**Goal of the exercise:** Reproduce every record exactly as written.
- - - -
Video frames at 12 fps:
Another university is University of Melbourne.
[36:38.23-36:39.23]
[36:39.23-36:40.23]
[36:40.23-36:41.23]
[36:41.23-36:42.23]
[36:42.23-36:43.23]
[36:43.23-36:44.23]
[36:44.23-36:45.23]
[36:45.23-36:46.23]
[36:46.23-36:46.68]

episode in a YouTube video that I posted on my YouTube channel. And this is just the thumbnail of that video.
- - - -
**Solution to the exercise:**
Video frames at 12 fps:
Another university is University of Melbourne.
[36:38.23-36:39.23]
[36:39.23-36:40.23]
[36:40.23-36:41.23]
[36:41.23-36:42.23]
[36:42.23-36:43.23]
[36:43.23-36:44.23]
[36:44.23-36:45.23]
[36:45.23-36:46.23]
[36:46.23-36:46.68]

episode in a YouTube video that I posted on my YouTube channel. And this is just the thumbnail of that video.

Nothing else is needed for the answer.